At any rate, in today’s installment of the consequences of dropping trou at work, we bring you Davenport v. Nissan North America, Inc.There, Joslyne Davenport, a production assistant at a Nissan plant in Mississippi hired through Kelly Services, Inc., accused Fred Tate of exposing himself to her in September or October 2013. Tate was a line leader on Davenport’s shift, however he did not supervise her. Rather, another employee named Aaron Rodgers1 supervised both of them.
In the two months following the incident with Tate, Davenport also alleged that he made sexual references during conversations in the break room and displayed photos of his genitals in the presence of other employees.2 Davenport, however, did not report Tate exposing himself to her until December 2013, after which Nissan investigated and separated her from Tate and Rodgers during their shifts. Ultimately, Davenport resigned and brought a sexual harassment claim against Nissan, Kelly Services and Tate.
The U.S. District Court granted the Motion for Summary Judgment filed by Nissan and Kelly Services, noting a number of deficiencies in Davenport’s claim. First, the Court found that Tate was Davenport’s co-worker, not her supervisor, and that under Vance v. Ball State Univ., Davenport could not show that Defendants were negligent in controlling her working conditions, as required to establish employer liability. The Court based this finding on the absence of evidence establishing that Tate could take tangible employment actions – hiring, firing, failing to promote, reassignment with significantly different responsibilities, or a decision causing a significant change in benefits – against Davenport.
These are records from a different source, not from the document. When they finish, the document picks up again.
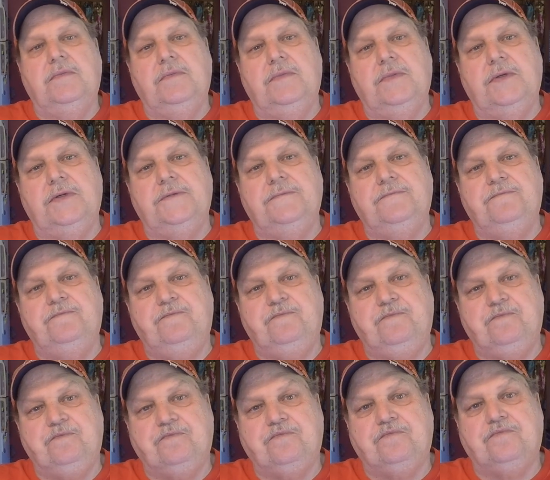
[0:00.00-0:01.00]
But
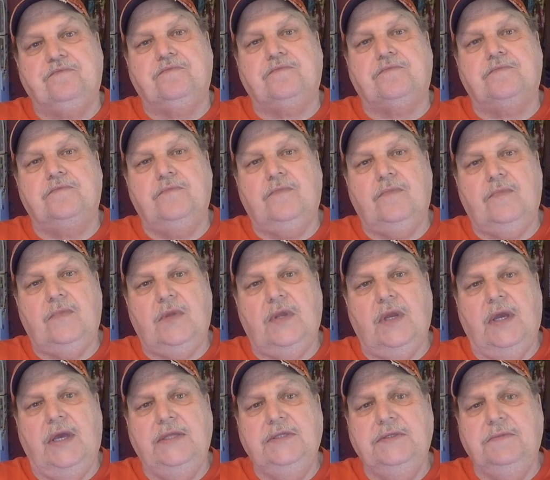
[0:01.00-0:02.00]

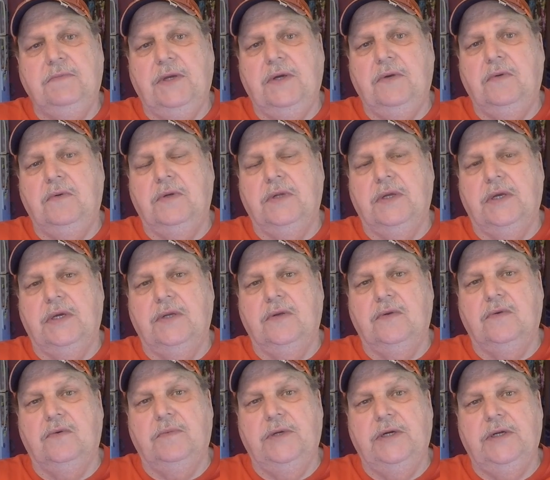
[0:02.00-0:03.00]
that's about what I
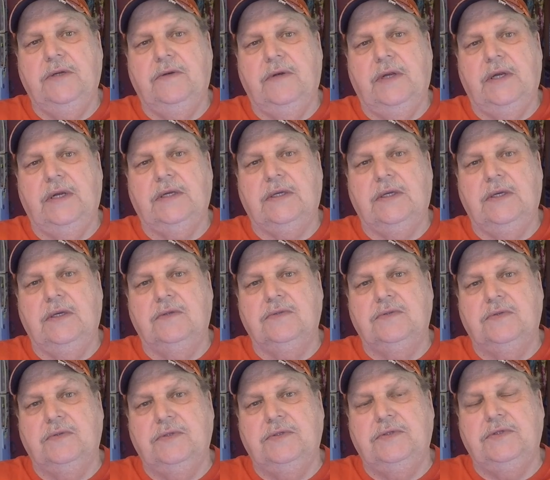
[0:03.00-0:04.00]
know about dry kilns,
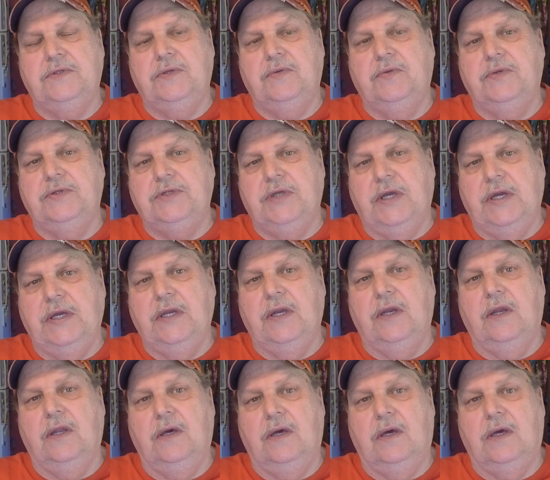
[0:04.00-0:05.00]
which ain't a
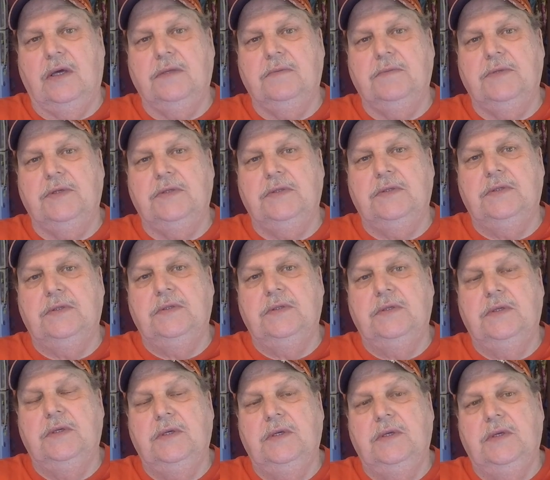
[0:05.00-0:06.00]
lot, but
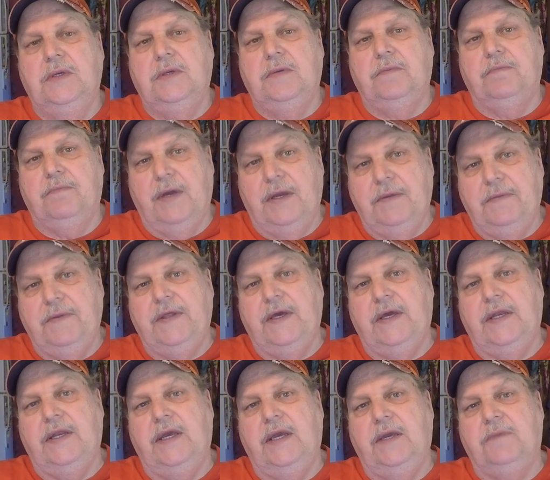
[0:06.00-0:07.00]
maybe
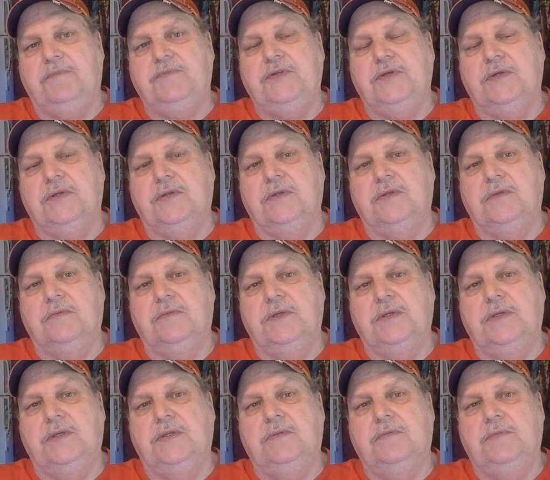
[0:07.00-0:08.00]
that helped you a little
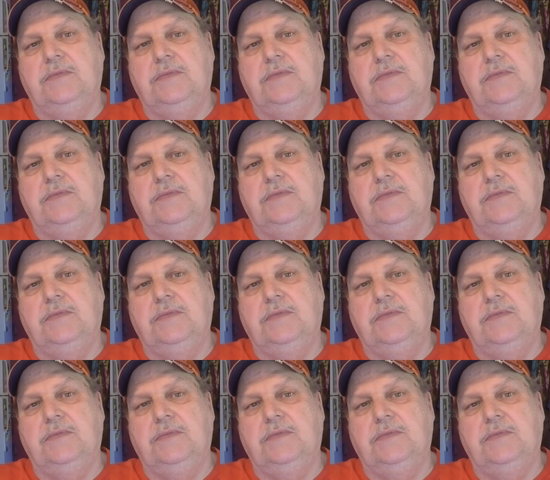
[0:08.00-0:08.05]
bit.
As alternate grounds for its decision, the Court concluded (and Davenport failed to address) that she did not establish that Tate’s one-time exposure of his genitalia was severe or pervasive enough to alter a term or condition of her employment. Davenport also did not respond to Defendants’ evidence that Nissan had investigated her claims and had separated her from Tate and Rodgers, or the two-month gap between the incident and Davenport’s reporting it, which was contrary to a provision in Kelly Services’ handbook concerning operations at Nissan’s plant requiring employees to “immediately report any incidents that violate Kelly or Nissan policies,” and noting that “[a]ny violation of these policies is grounds for termination of employment.” As a result, Davenport could not establish that Defendants knew or should have known of Tate’s harassment and failed to take prompt remedial action.
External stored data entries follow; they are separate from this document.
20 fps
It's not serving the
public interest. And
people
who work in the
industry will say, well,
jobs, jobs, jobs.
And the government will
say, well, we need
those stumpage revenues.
Nissan and Kelly Services caught a couple of huge breaks in this case. The first was Davenport admitting that her claims were limited to the one time that Tate exposed himself to her and did not involve the other instances of his sexually charged behavior that she claimed occurred. As noted, she also apparently simply failed to respond to two of Defendants’ key arguments concerning her prima facie claim. Nevertheless, this case reiterates the importance of employers clearly and explicitly conveying that employees must promptly report harassment and of conducting prompt, effective investigations if and when harassment is reported.